Collection entries:
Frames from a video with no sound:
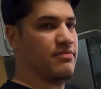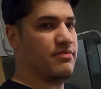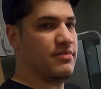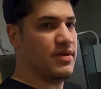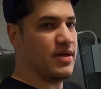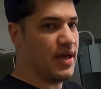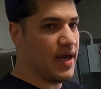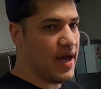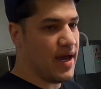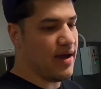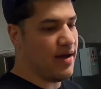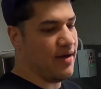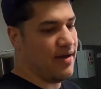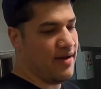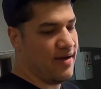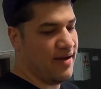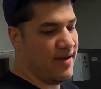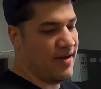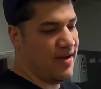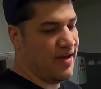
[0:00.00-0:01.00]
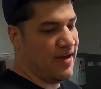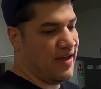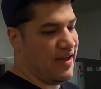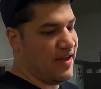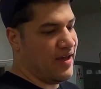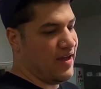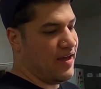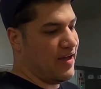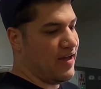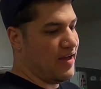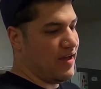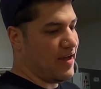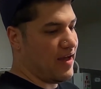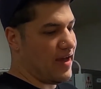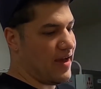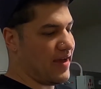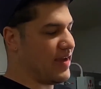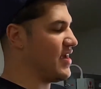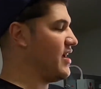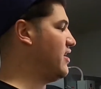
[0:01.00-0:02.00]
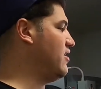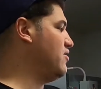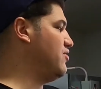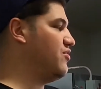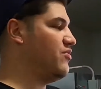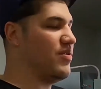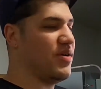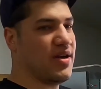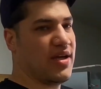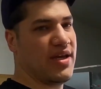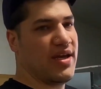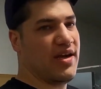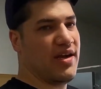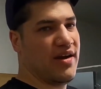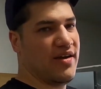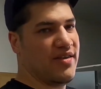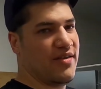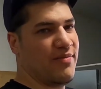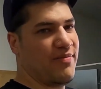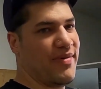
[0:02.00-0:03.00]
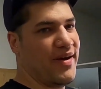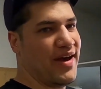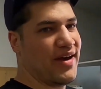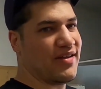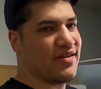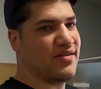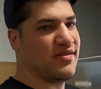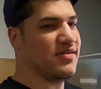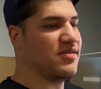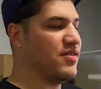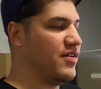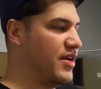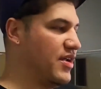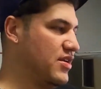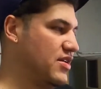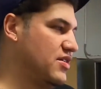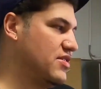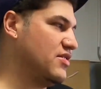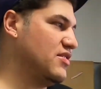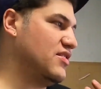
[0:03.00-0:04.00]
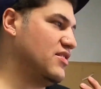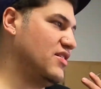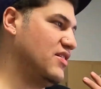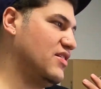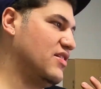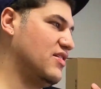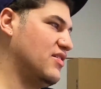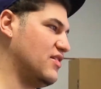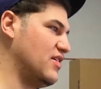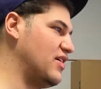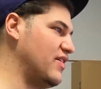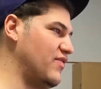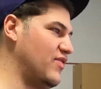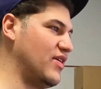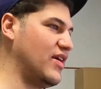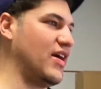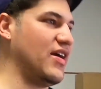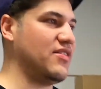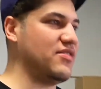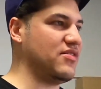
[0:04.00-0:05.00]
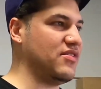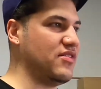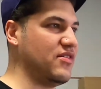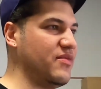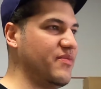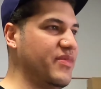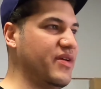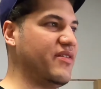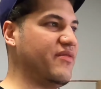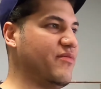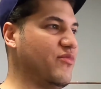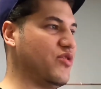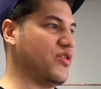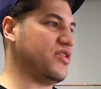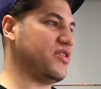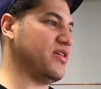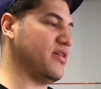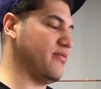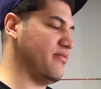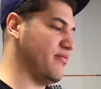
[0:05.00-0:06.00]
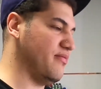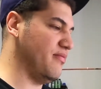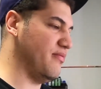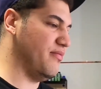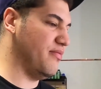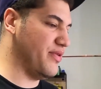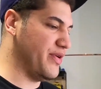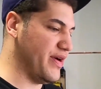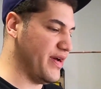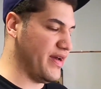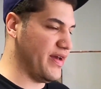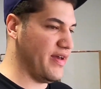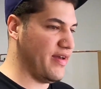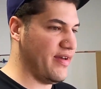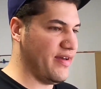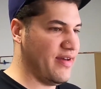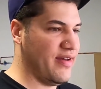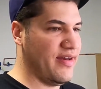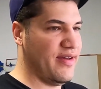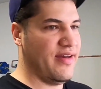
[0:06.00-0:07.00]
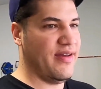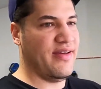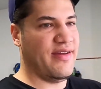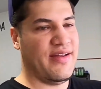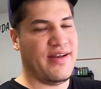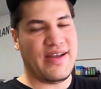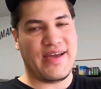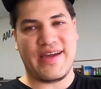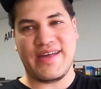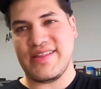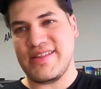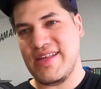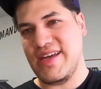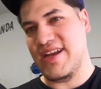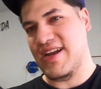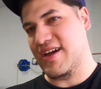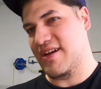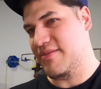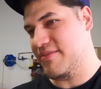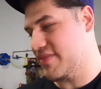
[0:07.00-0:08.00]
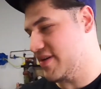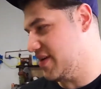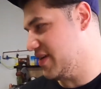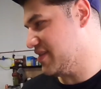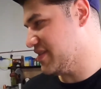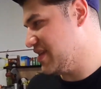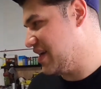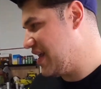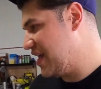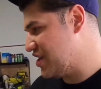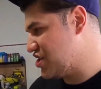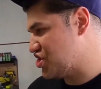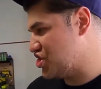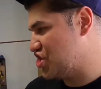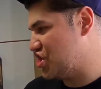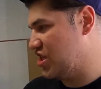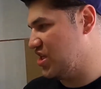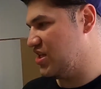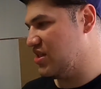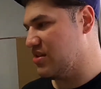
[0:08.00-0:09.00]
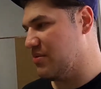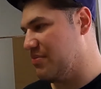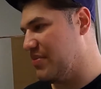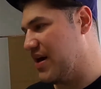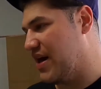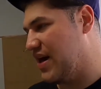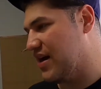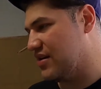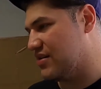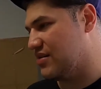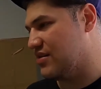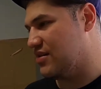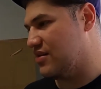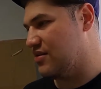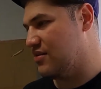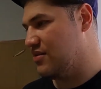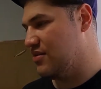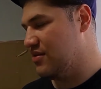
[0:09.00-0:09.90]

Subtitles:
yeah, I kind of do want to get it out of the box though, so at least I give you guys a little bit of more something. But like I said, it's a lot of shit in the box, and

**GOAL OF THE EXERCISE**
With pictures left out, transcribe each line from the one containing "[0:05.00-0:06.00]" through the end of the data, both ends included.

**EXERCISE RESULT**
[0:05.00-0:06.00]
[0:06.00-0:07.00]
[0:07.00-0:08.00]
[0:08.00-0:09.00]
[0:09.00-0:09.90]

Subtitles:
yeah, I kind of do want to get it out of the box though, so at least I give you guys a little bit of more something. But like I said, it's a lot of shit in the box, and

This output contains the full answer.